Secularización debería ser, en tiempos contemporáneos, una separación de la
matriz cultural cristiana en que las sociedades latinoamericanas han estado
atrapadas desde la llegada de los europeos con su cruz en 1492.
Toda
religión es una percepción, de muy mala calidad, de lo que son el mundo, la
vida, la sociedad y la naturaleza; hace parte de las fantasías colectivas de
las comunidades humanas. Fantasías movilizadoras de amores y odios, de
identidades y rivalidades. Esas fantasías suelen ser muy atractivas para
quienes quieren escribir ficción o para quienes estudian las mentalidades colectivas,
las formas inconscientes del comportamiento de una sociedad, sus miedos, sus
amores y sus odios.
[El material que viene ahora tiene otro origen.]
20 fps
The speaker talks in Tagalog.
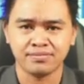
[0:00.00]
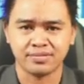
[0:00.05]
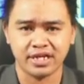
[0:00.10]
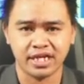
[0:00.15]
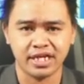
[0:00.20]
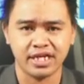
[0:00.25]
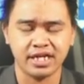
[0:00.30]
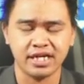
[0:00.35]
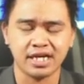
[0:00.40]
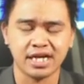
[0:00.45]

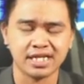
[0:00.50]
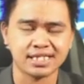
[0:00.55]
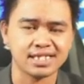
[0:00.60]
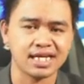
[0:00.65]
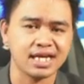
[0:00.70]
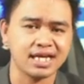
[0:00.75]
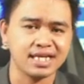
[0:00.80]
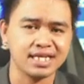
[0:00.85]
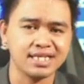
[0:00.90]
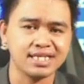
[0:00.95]
Dini na
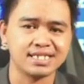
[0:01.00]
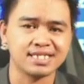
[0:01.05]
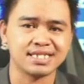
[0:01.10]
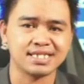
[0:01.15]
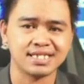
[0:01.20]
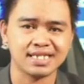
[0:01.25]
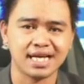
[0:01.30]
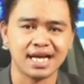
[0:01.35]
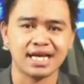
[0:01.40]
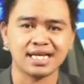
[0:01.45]
sa
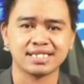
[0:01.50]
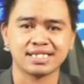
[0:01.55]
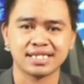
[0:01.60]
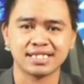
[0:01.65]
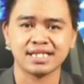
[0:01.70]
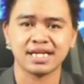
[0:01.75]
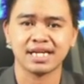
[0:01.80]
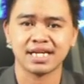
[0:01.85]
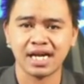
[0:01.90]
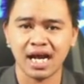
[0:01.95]
isla
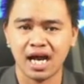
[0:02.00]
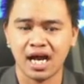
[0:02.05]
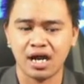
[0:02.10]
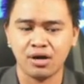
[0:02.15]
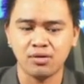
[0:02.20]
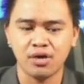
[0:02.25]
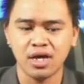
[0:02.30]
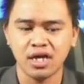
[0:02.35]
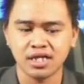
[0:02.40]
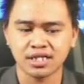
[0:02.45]
sa
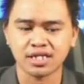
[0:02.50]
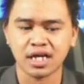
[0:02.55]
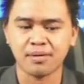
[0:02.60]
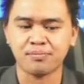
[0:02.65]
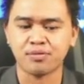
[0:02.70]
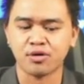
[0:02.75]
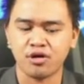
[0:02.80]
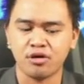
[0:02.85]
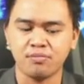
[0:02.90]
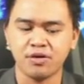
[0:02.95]
Siargao,
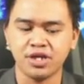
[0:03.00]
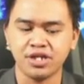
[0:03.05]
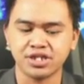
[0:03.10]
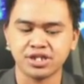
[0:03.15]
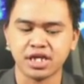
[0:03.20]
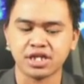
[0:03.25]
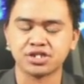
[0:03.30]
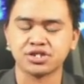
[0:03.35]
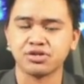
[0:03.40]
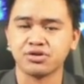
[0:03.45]
sa
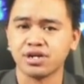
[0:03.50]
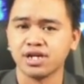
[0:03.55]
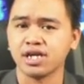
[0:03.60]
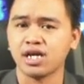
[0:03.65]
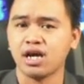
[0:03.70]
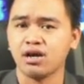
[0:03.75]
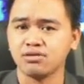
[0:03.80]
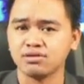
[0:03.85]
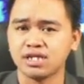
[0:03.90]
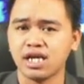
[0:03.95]
probinsya
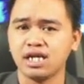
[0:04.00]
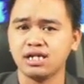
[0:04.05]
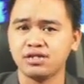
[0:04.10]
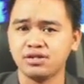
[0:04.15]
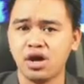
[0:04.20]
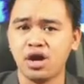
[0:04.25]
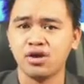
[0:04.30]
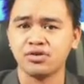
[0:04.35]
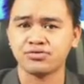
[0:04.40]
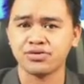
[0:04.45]
Surigao
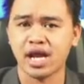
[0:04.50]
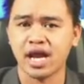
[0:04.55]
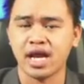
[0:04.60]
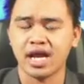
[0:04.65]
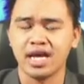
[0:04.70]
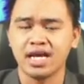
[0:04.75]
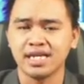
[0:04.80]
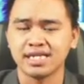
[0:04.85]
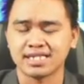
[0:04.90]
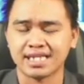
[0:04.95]
del
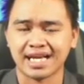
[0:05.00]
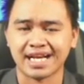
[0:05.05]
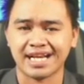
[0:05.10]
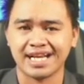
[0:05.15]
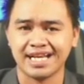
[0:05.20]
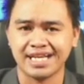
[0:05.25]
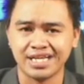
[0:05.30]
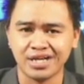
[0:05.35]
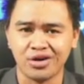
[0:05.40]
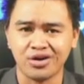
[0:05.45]
Norte, sa
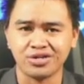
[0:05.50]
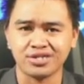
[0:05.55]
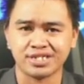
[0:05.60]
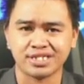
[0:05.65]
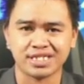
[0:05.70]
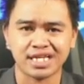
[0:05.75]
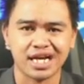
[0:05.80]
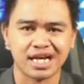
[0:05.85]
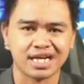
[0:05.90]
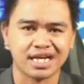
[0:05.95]
rehiyon
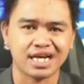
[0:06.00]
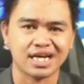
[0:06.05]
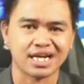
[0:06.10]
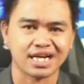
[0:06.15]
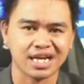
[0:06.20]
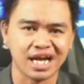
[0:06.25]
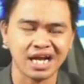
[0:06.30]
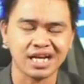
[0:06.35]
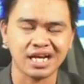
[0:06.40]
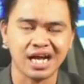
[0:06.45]
sa
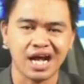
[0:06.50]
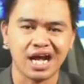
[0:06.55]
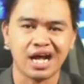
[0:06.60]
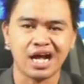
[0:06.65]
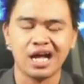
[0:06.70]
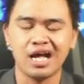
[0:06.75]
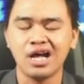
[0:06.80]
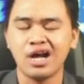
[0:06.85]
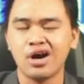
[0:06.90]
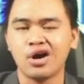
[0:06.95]

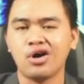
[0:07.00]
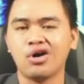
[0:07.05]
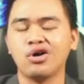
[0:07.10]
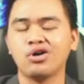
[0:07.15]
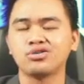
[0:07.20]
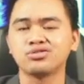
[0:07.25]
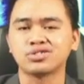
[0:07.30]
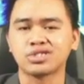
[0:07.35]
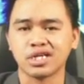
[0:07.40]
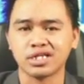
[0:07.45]
Caraga,
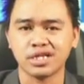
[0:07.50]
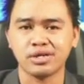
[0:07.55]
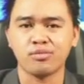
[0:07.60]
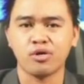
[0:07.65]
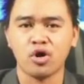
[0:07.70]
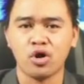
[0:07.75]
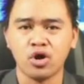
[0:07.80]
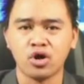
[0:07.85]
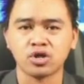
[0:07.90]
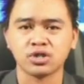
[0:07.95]
o sa
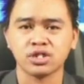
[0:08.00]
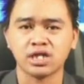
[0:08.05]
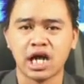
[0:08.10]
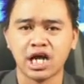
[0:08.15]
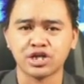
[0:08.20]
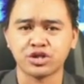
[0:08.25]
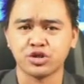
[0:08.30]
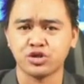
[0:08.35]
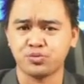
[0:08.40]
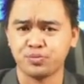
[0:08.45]
tibuok
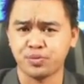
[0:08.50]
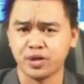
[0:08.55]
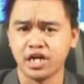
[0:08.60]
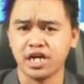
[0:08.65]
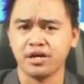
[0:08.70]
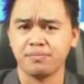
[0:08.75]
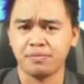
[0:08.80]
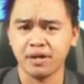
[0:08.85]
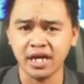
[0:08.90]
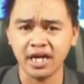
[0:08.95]
nasod
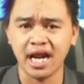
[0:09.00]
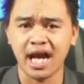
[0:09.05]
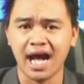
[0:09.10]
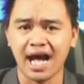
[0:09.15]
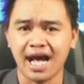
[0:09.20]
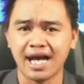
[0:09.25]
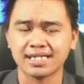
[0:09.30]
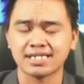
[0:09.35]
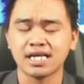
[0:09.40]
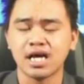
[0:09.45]

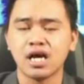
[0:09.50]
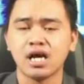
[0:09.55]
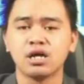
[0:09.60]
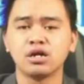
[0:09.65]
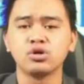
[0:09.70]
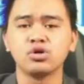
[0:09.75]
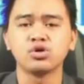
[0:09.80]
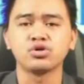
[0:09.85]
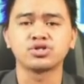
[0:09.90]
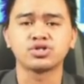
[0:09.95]
Pilipinas,
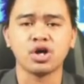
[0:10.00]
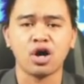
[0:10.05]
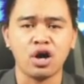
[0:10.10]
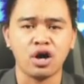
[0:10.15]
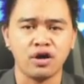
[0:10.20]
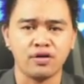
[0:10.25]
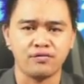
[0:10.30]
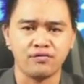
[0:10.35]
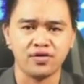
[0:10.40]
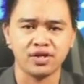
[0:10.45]

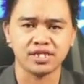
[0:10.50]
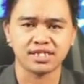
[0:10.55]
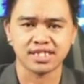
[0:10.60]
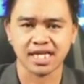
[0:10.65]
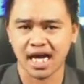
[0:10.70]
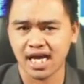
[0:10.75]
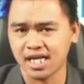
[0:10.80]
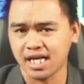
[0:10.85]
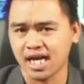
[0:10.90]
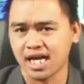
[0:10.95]
Luzon,
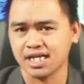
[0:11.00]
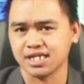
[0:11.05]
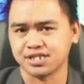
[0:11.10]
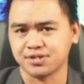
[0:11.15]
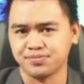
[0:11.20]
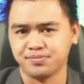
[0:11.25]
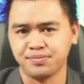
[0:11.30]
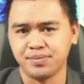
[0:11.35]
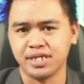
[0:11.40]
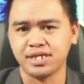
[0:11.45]

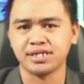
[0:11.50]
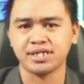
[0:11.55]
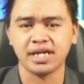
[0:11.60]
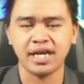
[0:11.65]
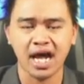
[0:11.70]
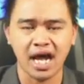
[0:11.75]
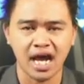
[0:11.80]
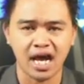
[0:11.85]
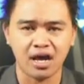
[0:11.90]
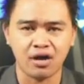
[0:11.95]
Visayas,
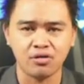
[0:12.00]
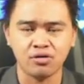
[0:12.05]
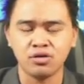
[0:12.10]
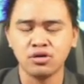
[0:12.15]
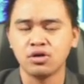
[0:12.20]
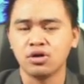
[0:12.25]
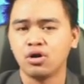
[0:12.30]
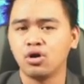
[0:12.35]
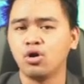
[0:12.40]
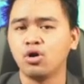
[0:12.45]
Mindanao,
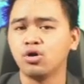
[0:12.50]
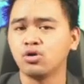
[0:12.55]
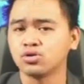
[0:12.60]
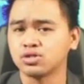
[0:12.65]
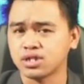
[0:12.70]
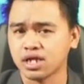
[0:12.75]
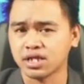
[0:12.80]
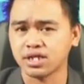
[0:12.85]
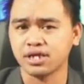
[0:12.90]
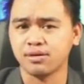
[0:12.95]

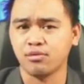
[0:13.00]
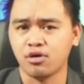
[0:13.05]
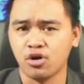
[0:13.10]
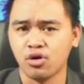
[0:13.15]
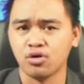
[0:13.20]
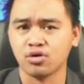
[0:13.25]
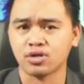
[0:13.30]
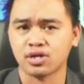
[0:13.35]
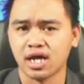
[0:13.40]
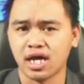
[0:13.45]
o sa
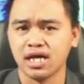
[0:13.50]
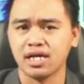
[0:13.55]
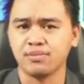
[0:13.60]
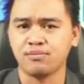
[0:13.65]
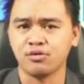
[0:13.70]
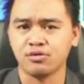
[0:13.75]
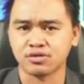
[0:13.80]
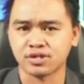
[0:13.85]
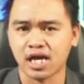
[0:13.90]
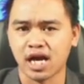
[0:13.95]
tibuok
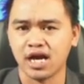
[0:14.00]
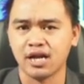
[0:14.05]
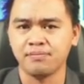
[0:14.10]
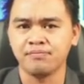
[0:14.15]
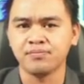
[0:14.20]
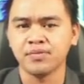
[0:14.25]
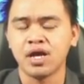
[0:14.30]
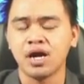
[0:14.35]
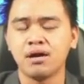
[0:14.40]
Kalibutan.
Ante el arraigo de esas percepciones y concepciones
religiosas de la vida, muy poco han podido hacer la escuela, la universidad, la
ciencia, la filosofía, las ciencias sociales. Y hasta podemos aseverar que ni
los mismos científicos han podido sacudirse, en sus vidas privadas, de las
fantasías de interpretación provenientes de uno u otro credo religioso.
Las
formas de religiosidad contemporáneas son parásitos culturales que se alimentan
de la pobreza espiritual de la gente. Se aprovechan del vacío de trascendencia,
de la carencia de afectos y solidaridades; le sacan provecho a la desolación de
cada ser humano que busca ilusiones y refugios emocionales en algún dogma que
le haga sentirse menos solo, menos triste, menos miserable en todo sentido. Mucho
de este fenómeno tiene que ver con los pobres niveles de lectura extensiva en
la sociedad, con la poca pluralidad de valores en la vida cotidiana, con el
escaso influjo persuasor o informativo del conocimiento científico; las
religiones se alimentan del analfabetismo generalizado que encuentra en alguna
práctica religiosa un lenguaje llano y simple sobre la salvación del alma, la
felicidad y el bienestar terrenal. Quienes han tenido el control, en los
últimos decenios, del espacio político-religioso, saben muy bien de las
carencias culturales de nuestra sociedad y se han beneficiado política y económicamente
de esa situación.
Podríamos
preguntarles al diverso espacio religioso contemporáneo, a los pastores y
profetas que han patrocinado la eclosión de sectas e iglesias, qué contribución
han hecho para que en nuestra sociedad haya menos violencia de género, para que
haya menos odio a las diferencias de pensamiento político, cómo han formado a
sus feligreses en el amor al prójimo. Me atrevo a afirmar que en esas sectas e
iglesias ni siquiera les han enseñado a sus feligreses a separar las basuras en
la casa, a recogerles la caca a sus mascotas en los parques, a responder
normalmente un saludo matutino en la calle. Ninguna de las nuevas religiones,
al menos en Colombia, es síntoma cultural de diferenciación, de racionalización
y mundanización, como lo exige el recetario de una secularización plena. Al
contrario, son reactivaciones de las ilusiones mágicas de una sociedad
desesperada que sigue buscando soluciones milagrosas para sus vidas miserables.
Sugerencia de
lectura para el tema:
William Mauricio
Beltrán, Del monopolio católico a la
explosión pentecostal. Pluralización religiosa, secularización y cambio social
en Colombia, Universidad Nacional de Colombia, 2013.